Re: [PATCH v3 1/3] mm: add new api to enable ksm per process

Stefan Roesch <shr@xxxxxxxxxxxx> · Wed, 08 Mar 2023 14:16:36 -0800

Johannes Weiner <hannes@xxxxxxxxxxx> writes:

> On Thu, Feb 23, 2023 at 08:39:58PM -0800, Stefan Roesch wrote:
>> This adds a new prctl to API to enable and disable KSM on a per process
>> basis instead of only at the VMA basis (with madvise).
>>
>> 1) Introduce new MMF_VM_MERGE_ANY flag
>>
>> This introduces the new flag MMF_VM_MERGE_ANY flag. When this flag is
>> set, kernel samepage merging (ksm) gets enabled for all vma's of a
>> process.
>>
>> 2) add flag to __ksm_enter
>>
>> This change adds the flag parameter to __ksm_enter. This allows to
>> distinguish if ksm was called by prctl or madvise.
>>
>> 3) add flag to __ksm_exit call
>>
>> This adds the flag parameter to the __ksm_exit() call. This allows to
>> distinguish if this call is for an prctl or madvise invocation.
>>
>> 4) invoke madvise for all vmas in scan_get_next_rmap_item
>>
>> If the new flag MMF_VM_MERGE_ANY has been set for a process, iterate
>> over all the vmas and enable ksm if possible.

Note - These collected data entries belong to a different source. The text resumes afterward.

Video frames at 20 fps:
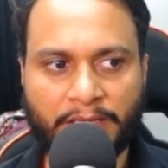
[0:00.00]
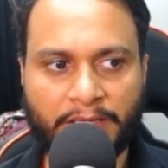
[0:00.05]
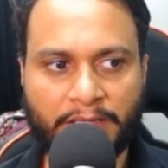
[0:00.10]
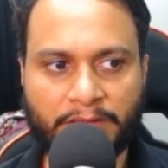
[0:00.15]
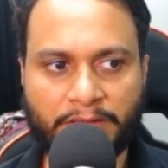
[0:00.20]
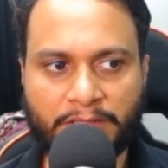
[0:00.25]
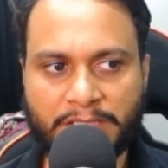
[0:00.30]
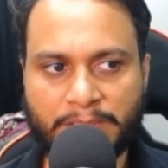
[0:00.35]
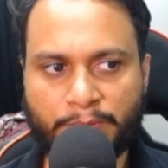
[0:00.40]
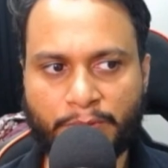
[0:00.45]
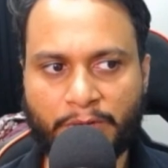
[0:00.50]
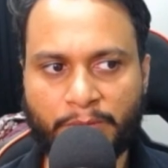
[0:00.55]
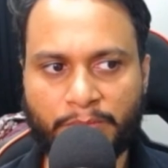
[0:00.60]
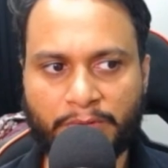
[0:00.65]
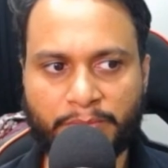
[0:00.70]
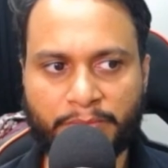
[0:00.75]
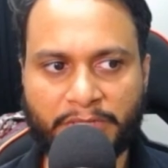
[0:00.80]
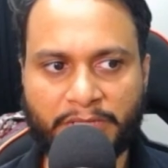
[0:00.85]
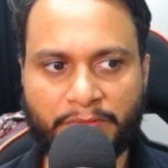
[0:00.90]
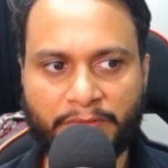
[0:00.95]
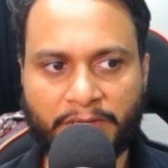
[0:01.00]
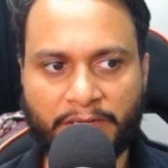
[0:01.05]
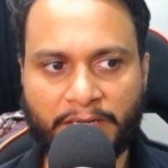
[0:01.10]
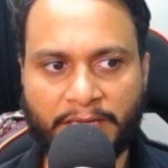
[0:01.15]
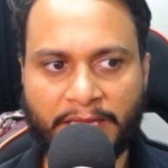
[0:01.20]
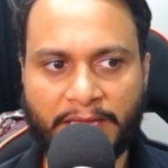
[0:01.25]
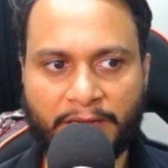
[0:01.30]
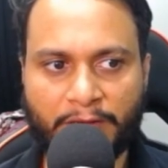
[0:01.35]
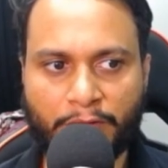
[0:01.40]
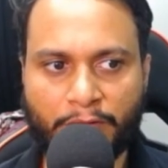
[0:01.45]
In this problem given
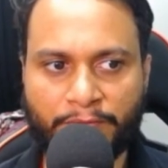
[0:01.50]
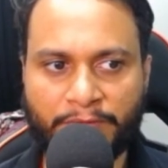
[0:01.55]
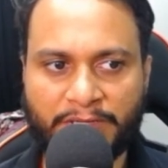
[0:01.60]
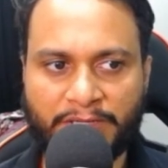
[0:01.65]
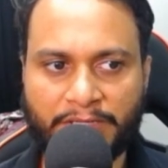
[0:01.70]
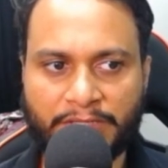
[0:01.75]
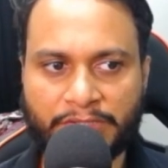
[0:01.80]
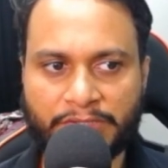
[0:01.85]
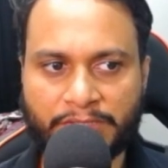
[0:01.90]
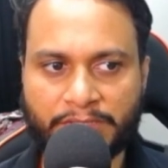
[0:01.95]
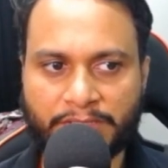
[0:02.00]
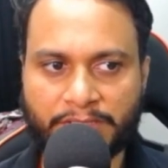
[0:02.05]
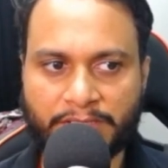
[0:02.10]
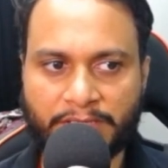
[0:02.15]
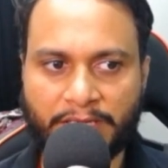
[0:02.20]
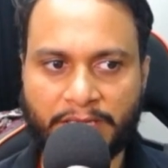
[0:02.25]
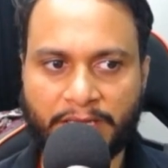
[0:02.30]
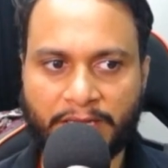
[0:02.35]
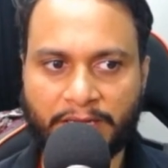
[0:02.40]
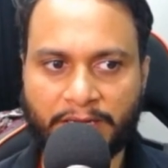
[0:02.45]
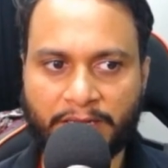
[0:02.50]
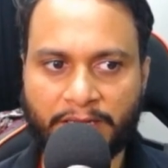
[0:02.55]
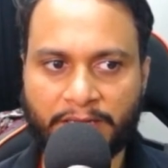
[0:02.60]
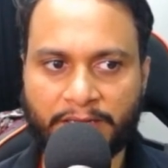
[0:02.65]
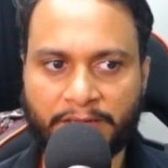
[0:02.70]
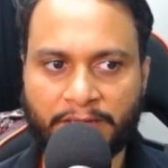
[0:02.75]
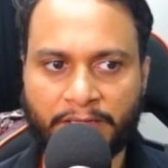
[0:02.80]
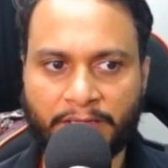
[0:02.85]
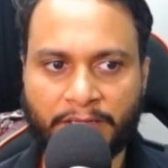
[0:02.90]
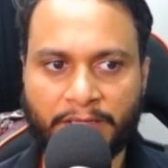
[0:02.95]
an array of integers
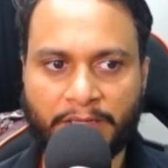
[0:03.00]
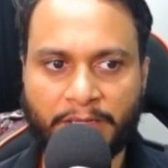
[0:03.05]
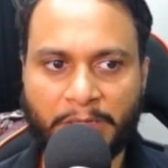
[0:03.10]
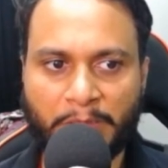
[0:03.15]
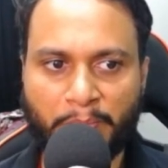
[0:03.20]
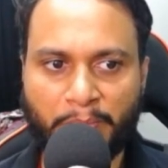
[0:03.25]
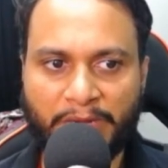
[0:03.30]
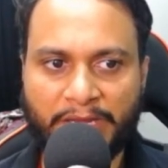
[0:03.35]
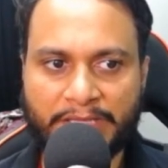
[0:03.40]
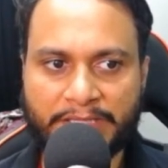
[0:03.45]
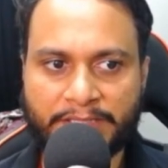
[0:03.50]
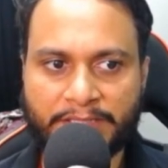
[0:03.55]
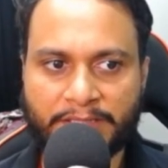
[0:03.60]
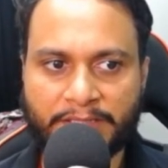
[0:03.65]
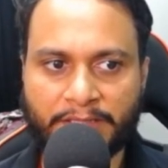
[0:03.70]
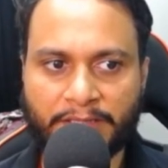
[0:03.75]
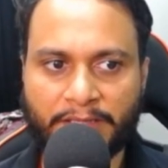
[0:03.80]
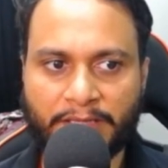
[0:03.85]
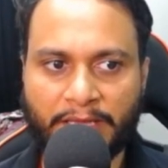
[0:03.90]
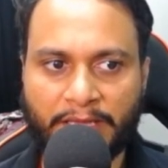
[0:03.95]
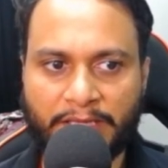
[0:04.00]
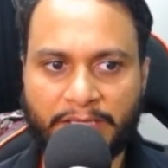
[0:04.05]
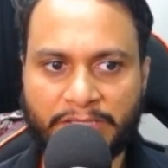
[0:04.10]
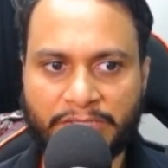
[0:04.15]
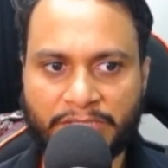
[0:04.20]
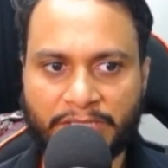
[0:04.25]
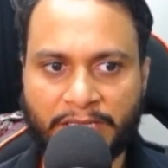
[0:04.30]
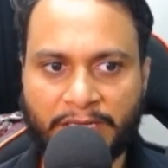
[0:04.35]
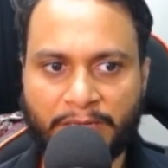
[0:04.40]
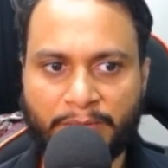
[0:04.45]
ARR, replace
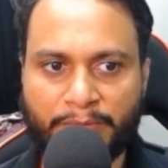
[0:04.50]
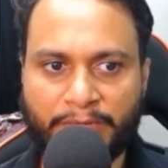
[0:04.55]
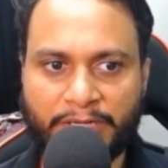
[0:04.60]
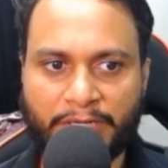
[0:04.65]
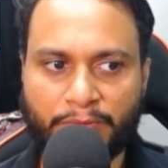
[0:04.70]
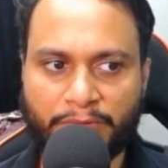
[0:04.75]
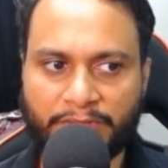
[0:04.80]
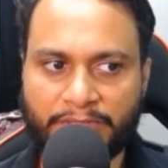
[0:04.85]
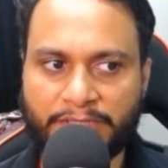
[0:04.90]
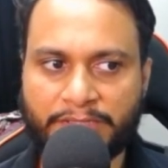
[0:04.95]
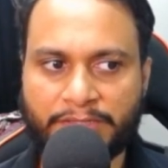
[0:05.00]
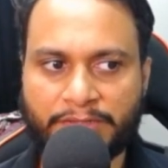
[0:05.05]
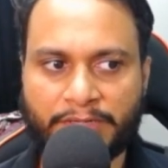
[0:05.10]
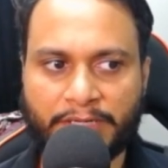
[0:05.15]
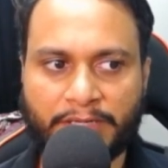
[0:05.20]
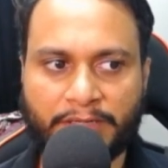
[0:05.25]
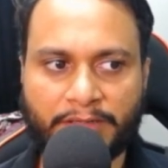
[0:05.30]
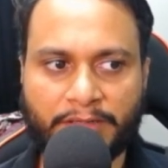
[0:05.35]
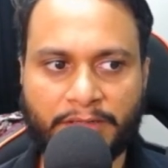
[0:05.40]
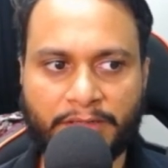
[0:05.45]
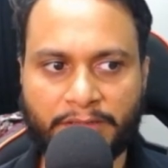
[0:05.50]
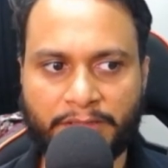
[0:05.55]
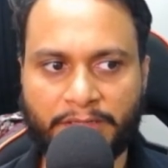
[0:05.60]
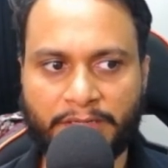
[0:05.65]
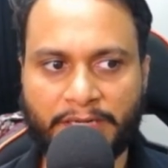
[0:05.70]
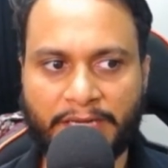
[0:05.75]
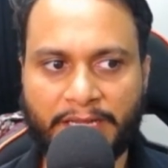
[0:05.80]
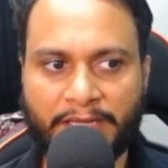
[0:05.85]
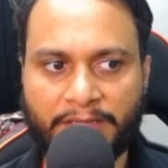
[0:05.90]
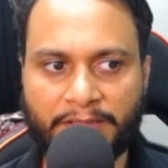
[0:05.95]
each element with its rank. The
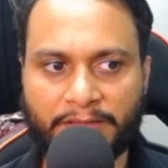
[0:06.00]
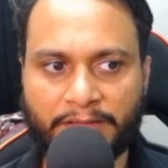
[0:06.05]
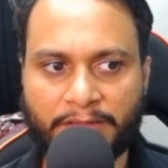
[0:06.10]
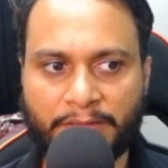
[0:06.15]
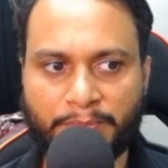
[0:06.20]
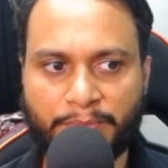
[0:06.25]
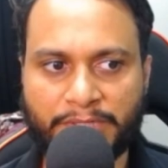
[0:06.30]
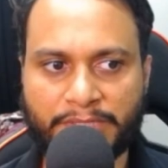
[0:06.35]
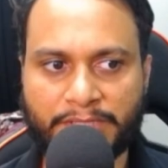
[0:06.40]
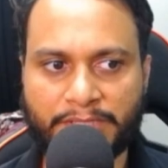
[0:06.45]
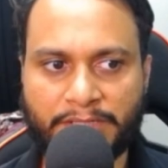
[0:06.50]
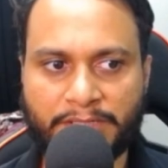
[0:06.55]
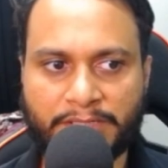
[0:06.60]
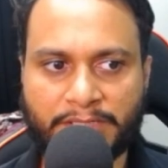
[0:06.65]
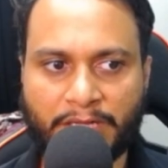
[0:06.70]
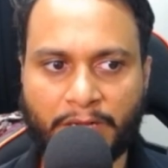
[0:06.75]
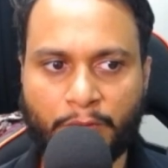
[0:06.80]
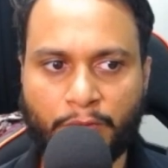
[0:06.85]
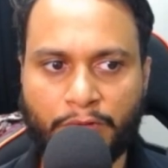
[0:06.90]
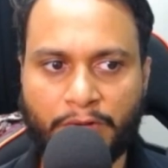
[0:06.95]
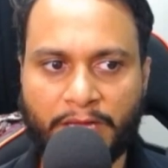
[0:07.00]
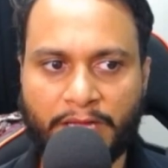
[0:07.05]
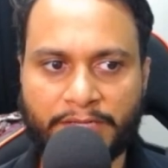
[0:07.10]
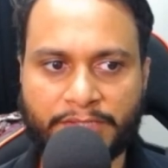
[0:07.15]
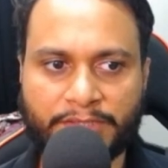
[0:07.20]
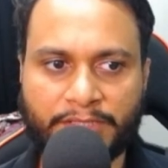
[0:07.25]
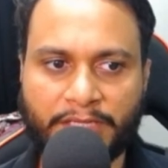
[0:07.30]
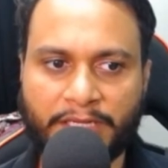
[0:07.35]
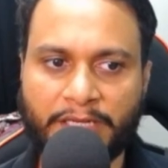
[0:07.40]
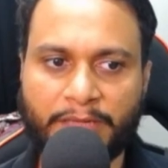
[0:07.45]
rank represents how
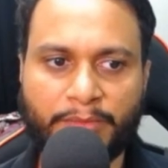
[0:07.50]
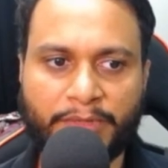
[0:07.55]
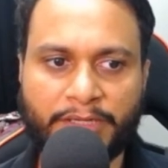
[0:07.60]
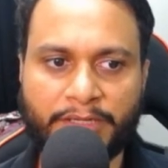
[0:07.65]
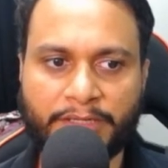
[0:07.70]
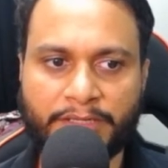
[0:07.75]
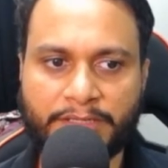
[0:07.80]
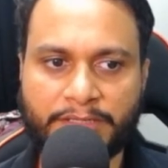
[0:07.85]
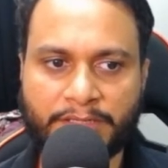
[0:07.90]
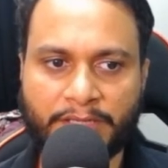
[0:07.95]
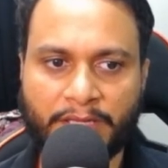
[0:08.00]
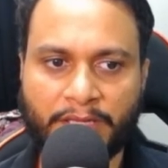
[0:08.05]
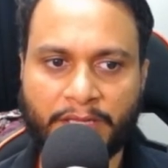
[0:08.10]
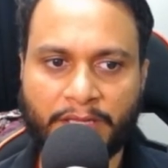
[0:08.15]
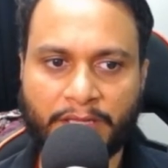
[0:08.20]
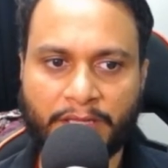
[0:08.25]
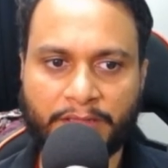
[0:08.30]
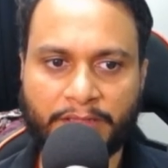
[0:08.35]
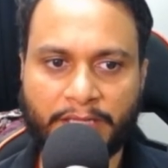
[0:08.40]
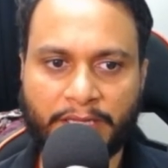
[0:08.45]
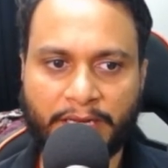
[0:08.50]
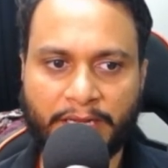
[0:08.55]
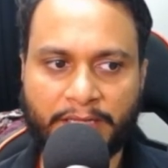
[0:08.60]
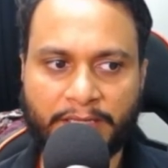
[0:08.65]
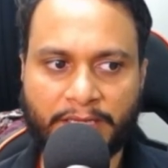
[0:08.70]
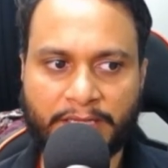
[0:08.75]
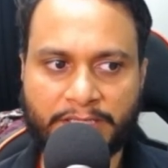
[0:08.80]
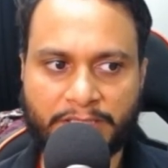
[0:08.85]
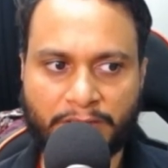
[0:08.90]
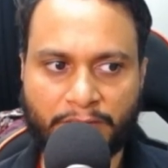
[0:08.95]
large the element is. The
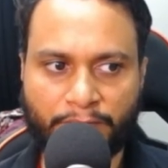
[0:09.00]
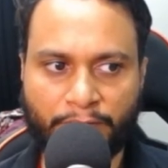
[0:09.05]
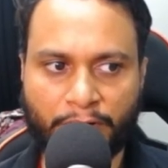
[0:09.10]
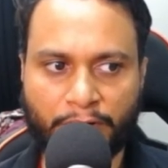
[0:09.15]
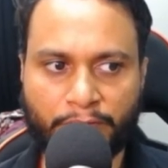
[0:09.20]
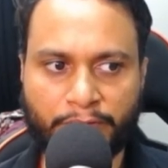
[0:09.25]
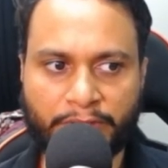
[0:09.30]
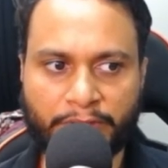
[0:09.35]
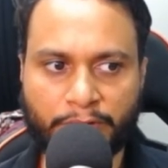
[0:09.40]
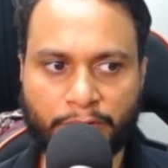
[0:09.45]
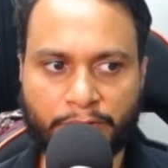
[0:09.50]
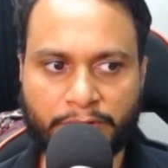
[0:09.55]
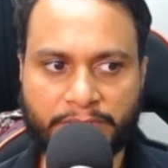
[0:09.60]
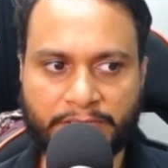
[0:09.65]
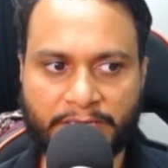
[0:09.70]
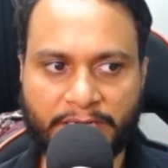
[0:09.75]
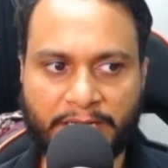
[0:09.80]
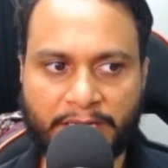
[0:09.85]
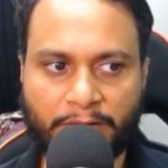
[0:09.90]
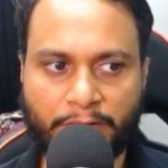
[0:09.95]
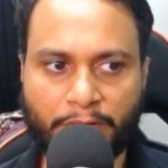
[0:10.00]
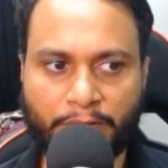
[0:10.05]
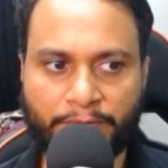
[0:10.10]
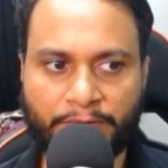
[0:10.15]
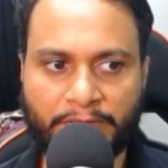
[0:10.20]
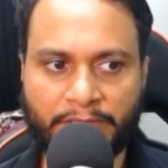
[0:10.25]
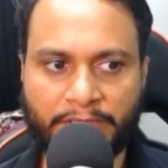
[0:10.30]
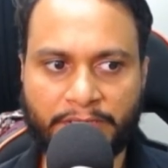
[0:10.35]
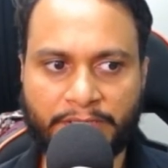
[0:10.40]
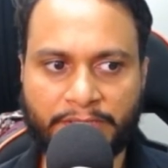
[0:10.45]
rank has the following rules. Rank of
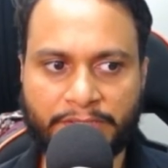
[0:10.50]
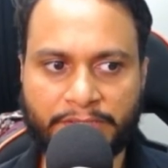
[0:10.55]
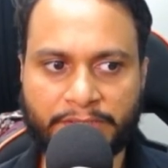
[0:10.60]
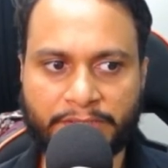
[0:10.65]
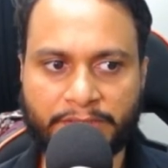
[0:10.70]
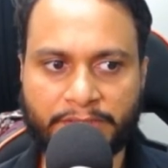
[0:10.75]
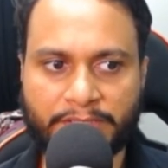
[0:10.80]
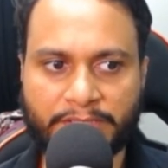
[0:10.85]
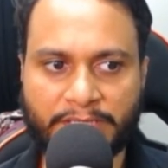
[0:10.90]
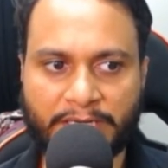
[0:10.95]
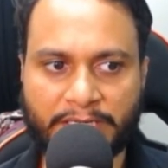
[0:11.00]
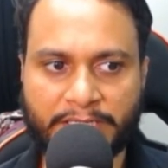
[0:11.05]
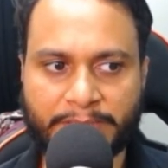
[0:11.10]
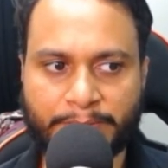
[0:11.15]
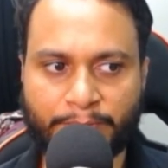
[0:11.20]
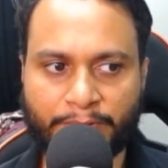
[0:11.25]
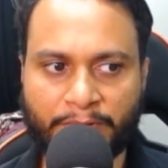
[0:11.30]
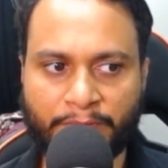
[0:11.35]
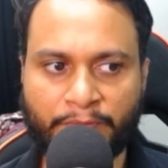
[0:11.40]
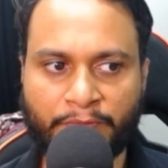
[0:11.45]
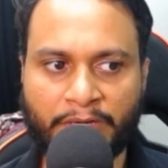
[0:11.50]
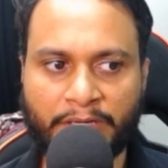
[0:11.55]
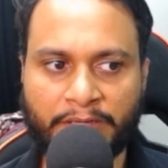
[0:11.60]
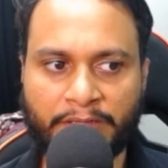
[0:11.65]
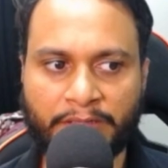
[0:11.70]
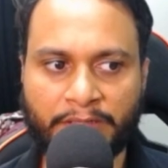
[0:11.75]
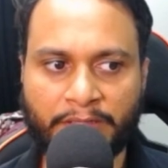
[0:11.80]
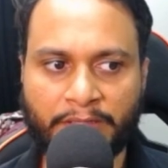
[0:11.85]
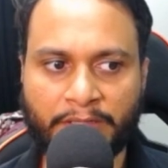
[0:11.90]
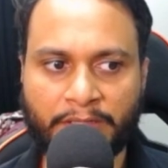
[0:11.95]
an integer starts from 1.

For the vmas that can be
>> ksm enabled this is only done once.
>>
>> 5) support disabling of ksm for a process
>>
>> This adds the ability to disable ksm for a process if ksm has been
>> enabled for the process.
>>
>> 6) add new prctl option to get and set ksm for a process
>>
>> This adds two new options to the prctl system call
>> - enable ksm for all vmas of a process (if the vmas support it).
>> - query if ksm has been enabled for a process.
>>
>> Signed-off-by: Stefan Roesch <shr@xxxxxxxxxxxx>
>
> Hey Stefan, thanks for merging the patches into one. I found it much
> easier to review.
>
> Overall this looks straight-forward to me. A few comments below:
>
>> @@ -2659,6 +2660,34 @@ SYSCALL_DEFINE5(prctl, int, option, unsigned long, arg2, unsigned long, arg3,
>>  	case PR_SET_VMA:
>>  		error = prctl_set_vma(arg2, arg3, arg4, arg5);
>>  		break;
>> +#ifdef CONFIG_KSM
>> +	case PR_SET_MEMORY_MERGE:
>> +		if (!capable(CAP_SYS_RESOURCE))
>> +			return -EPERM;
>> +
>> +		if (arg2) {
>> +			if (mmap_write_lock_killable(me->mm))
>> +				return -EINTR;
>> +
>> +			if (test_bit(MMF_VM_MERGEABLE, &me->mm->flags))
>> +				error = -EINVAL;
>
> So if the workload has already madvised specific VMAs the
> process-enablement will fail. Why is that? Shouldn't it be possible to
> override a local decision from an outside context that has more
> perspective on both sharing opportunities and security aspects?
>
> If there is a good reason for it, the -EINVAL should be addressed in
> the manpage. And maybe add a comment here as well.
>

This makes sense, I'll remove the check above.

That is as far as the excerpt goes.